■ **Data**:
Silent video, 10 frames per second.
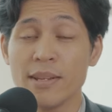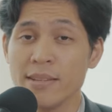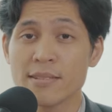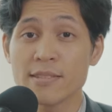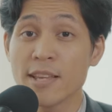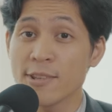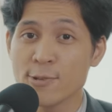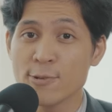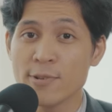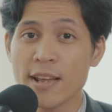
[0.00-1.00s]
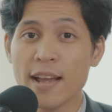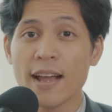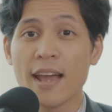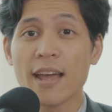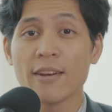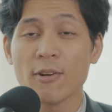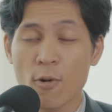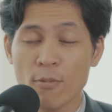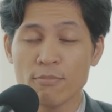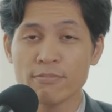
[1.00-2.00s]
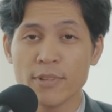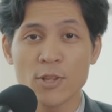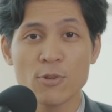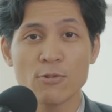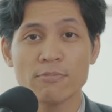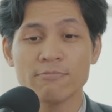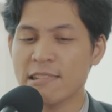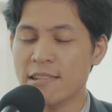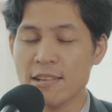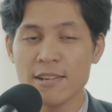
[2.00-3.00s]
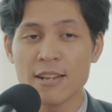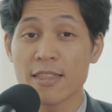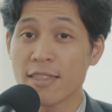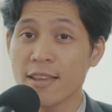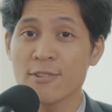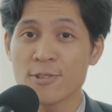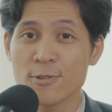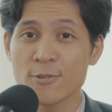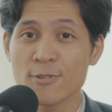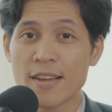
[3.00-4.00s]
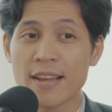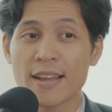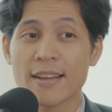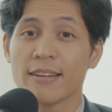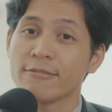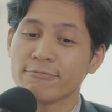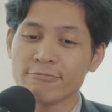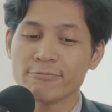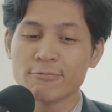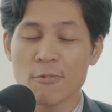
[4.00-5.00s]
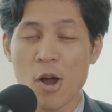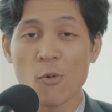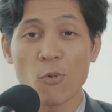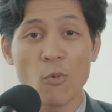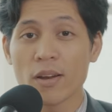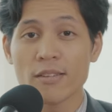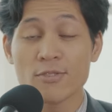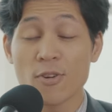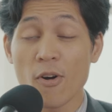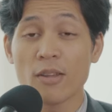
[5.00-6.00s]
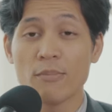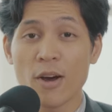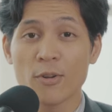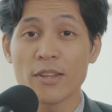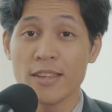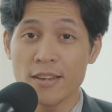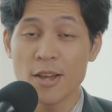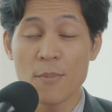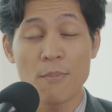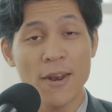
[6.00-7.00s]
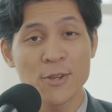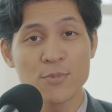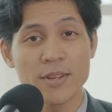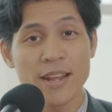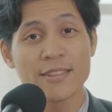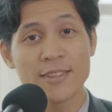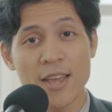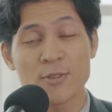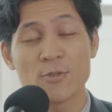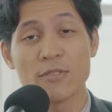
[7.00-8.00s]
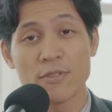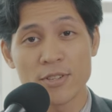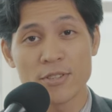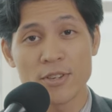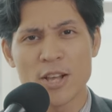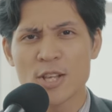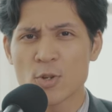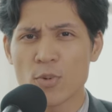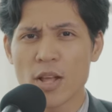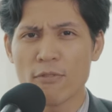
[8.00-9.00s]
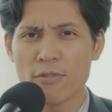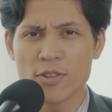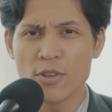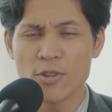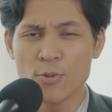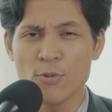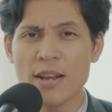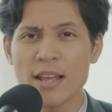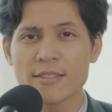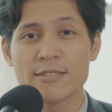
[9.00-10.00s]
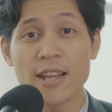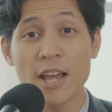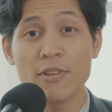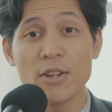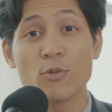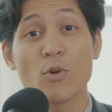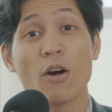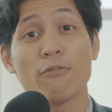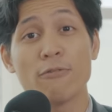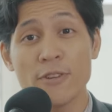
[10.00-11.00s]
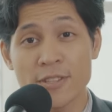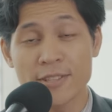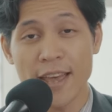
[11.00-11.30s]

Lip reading: please stay tuned and hope that you learn a thing or two on what it's all about here at Management and Science University. So without further ado, let's dive into our first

■ **Required action**:
Every record above should be set down exactly, with the pictures left out.

■ **Reply to the exercise**:
Silent video, 10 frames per second.
[0.00-1.00s]
[1.00-2.00s]
[2.00-3.00s]
[3.00-4.00s]
[4.00-5.00s]
[5.00-6.00s]
[6.00-7.00s]
[7.00-8.00s]
[8.00-9.00s]
[9.00-10.00s]
[10.00-11.00s]
[11.00-11.30s]

Lip reading: please stay tuned and hope that you learn a thing or two on what it's all about here at Management and Science University. So without further ado, let's dive into our first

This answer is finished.